Double acting railway car stabilizing cylinder

Abstract

A hydraulic stabilizing device utilized to dampen the sway of railway cars comprising a double acting hydraulic cylinder having a center position wherein the fluid is locked in the opposing chambers of the cylinder except for high pressure relief once the piston is forced out of the center position as the railway car traverses a curve. Longitudinal groove means in the cylinder barrel opens up a restricted bypass across the cylinder piston so as to allow a conventional dampening function at all other positions of the cylinder except the center position. The stabilizer cylinder also includes a concentrically spaced sleeve surrounding the cylinder forming a precharged accumulator chamber for resupplying either of the cylinder chambers through check valves in the cylinder heads.

Description

FIELD OF THE INVENTION

The present invention relates to hydraulic dampening devices for use on railway cars.

BACKGROUND OF THE INVENTION

The most important factor which limits the speed of present day freight trains is not so much the curves in the roadbed as was true in the earlier days, but rather the misalignment of the tracks. Over the past thirty years most railroads have been forced to cut down on their efforts spent in maintaining the alignment of their tracks. Consequently most of their roadbeds and tracks have gradually gotten badly out of alignment merely due to the passage of trains thereacross. Once a track is seriously out of alignment, the speed at which a train may travel on those tracks without leaving the track is diminished. Rather than improving the problem by increasing the maintenance effort to maintain the tracks in better alignment, most railroads have been forced to merely slow the speeds of their trains across those misaligned tracks. When the freight cars are fully loaded, the problems of side-sway due to badly aligned tracks is not as severe as the situation with empty cars. Trains speeds with empty cars must be substantially reduced on poorly aligned tracks from those speeds when fully loaded because the empty cars have a greater tendency to side-sway and jump the track. The newer jumbo-sized railroad cars further compound this problem to the point where some empty trains must literally crawl across certain sections of track to prevent the cars from severe side-sway and ultimate derailment.

SUMMARY OF THE INVENTION

The present invention has attempted to relieve this problem of side-sway mentioned above, by the utilization of a large shock-absorbing cylinder attached between the car frame and truck. Since the tracks of a railway car are swivel-mounted to the car frame so as to accommodate curves in the track, the functions of a shock-absorbing cylinder become more complex.

The stabilizing cylinder of the present invention performs two different functions, depending upon its position. In the center position, wherein the railway car is traveling on essentially straight track, the stabilizing cylinder hydraulically locks its piston and rod against any movement with the exception of high pressure loads which are relieved across relief valves in the piston.

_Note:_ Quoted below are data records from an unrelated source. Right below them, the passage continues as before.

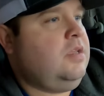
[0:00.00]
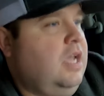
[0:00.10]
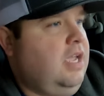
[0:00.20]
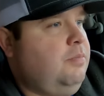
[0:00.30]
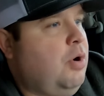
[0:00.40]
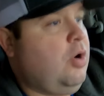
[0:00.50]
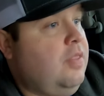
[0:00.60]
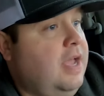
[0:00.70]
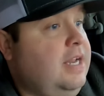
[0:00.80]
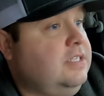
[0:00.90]
and part of
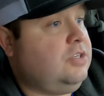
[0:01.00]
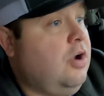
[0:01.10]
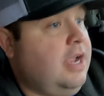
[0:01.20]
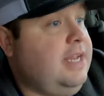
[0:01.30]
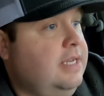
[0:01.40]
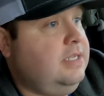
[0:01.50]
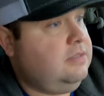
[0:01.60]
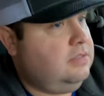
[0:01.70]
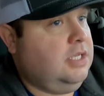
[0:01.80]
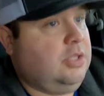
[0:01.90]
that is graded
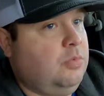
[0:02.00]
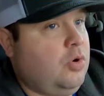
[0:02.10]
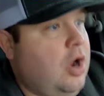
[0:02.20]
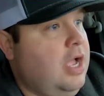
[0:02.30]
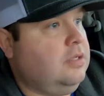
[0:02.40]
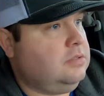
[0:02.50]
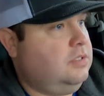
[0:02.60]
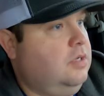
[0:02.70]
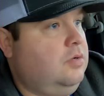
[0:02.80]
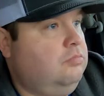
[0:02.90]
tillable ground,
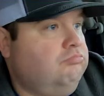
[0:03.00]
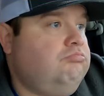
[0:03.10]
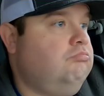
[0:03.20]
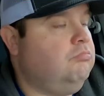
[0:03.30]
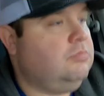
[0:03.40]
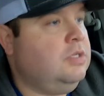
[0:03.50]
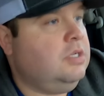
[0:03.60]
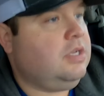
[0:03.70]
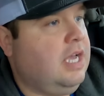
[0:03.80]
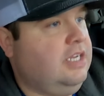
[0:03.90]
so
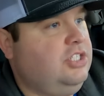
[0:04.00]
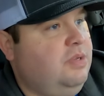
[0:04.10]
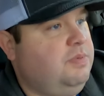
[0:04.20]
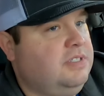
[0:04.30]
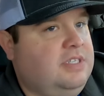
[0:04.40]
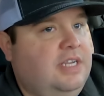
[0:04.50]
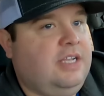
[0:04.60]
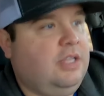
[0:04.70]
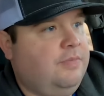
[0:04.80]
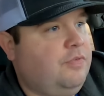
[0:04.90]
kind of cheapens the
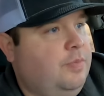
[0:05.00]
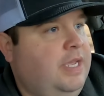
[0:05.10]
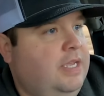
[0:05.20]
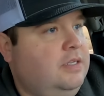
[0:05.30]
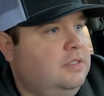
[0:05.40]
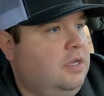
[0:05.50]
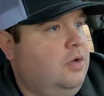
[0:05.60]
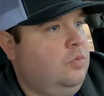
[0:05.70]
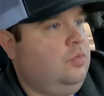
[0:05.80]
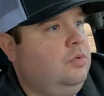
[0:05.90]
deal up for me to
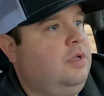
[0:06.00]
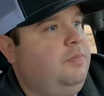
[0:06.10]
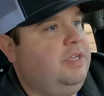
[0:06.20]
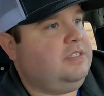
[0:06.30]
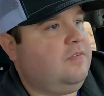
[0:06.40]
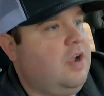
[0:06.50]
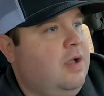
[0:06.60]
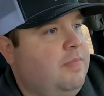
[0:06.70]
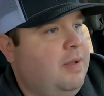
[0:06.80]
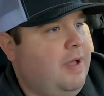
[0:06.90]
own a piece of
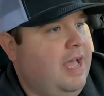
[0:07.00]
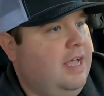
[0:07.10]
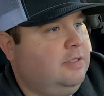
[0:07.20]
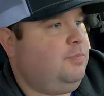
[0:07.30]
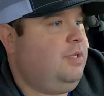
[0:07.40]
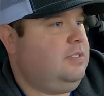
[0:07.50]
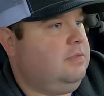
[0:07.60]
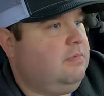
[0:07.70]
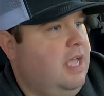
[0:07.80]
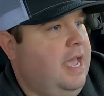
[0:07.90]
ground by my house, plus
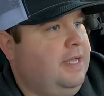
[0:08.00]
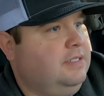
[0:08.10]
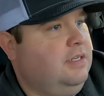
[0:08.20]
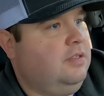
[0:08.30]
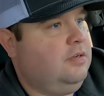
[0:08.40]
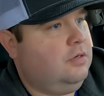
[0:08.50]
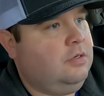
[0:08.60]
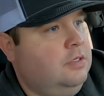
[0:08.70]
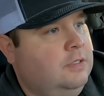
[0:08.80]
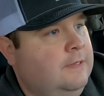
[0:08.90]
adds another
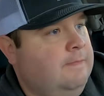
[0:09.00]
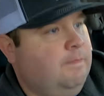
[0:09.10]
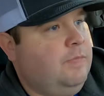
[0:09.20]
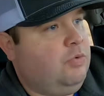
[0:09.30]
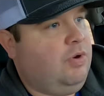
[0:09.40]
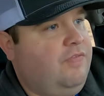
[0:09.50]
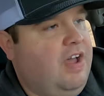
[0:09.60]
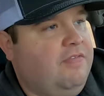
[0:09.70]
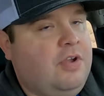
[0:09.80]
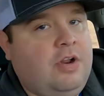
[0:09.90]

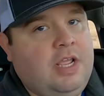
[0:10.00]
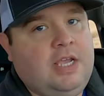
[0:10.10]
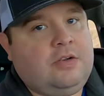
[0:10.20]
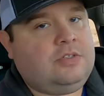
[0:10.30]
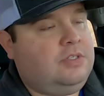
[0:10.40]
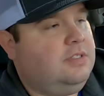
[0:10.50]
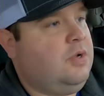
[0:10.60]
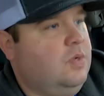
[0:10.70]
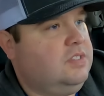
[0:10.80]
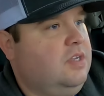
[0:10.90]
25-30 acres to
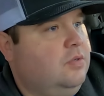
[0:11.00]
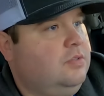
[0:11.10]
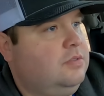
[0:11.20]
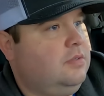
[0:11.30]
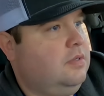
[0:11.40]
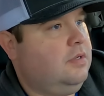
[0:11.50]
so-and-so's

In the center position, the stabilizing cylinder basically locks the trucks' angular position straight down the track regardless of the irregularities in the roadbed. Whenever the cars commence to negotiate a curve, the truck is slowly rotated relative to the car frame, forcing the stabilizer piston to move out of its center position and relieve high pressure oil across the piston relief valve to the opposite chamber. While this initial movement provides substantial resistance, once the piston has moved slightly off its center position, bypass passages will then open up across the cylinder piston allowing the piston rod to more freely move with the dampening effect being provided by the restriction of the oil flowing across the grooves in the cylinder barrel. Once in the off-center position to either side, the stabilizer cylinder provides a dampening function preventing any rapid movement of the car truck relative to the car frame.

DESCRIPTION OF THE PRIOR ART

The U.S. patent to Reese U.S. Pat. No. 3,722,920, teaches the concept of grooves in the cylinder wall to provide bypass flow for dampening and shock-absorbing. Also, the idea of variable dampening depending on the stroke position, is taught in U.S. Pat. No. 3,967,707. The present invention is unique from any of these references in that it utilizes a center position which hydraulically locks the stabilizer piston in place rather than utilizing a variable cross section orifice, depending upon piston position.

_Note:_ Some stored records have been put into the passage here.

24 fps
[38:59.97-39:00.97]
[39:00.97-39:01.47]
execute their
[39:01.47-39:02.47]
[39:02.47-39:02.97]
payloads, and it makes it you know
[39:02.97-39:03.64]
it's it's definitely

It is therefore the principal object of the present invention to provide a new and improved two-stage stabilizer cylinder usable on railroad cars.

Another object of the present invention is to provide a stabilizer cylinder including an integral accumulator and reservoir for replacing rod leakage.

BRIEF DESCRIPTION OF THE DRAWINGS

The invention will become more readily apparent from the following description of the preferred embodiment thereof shown in the accompanying drawing in which:

FIG. 1 is a partial longitudinal section with portions of the length of the cylinder broken away to conserve space;

FIG. 2 is a sectional view taken along line 2--2 of FIG. 1; and

FIG. 3 is a schematic plan view of the location of the stabilizing cylinder on a railway car.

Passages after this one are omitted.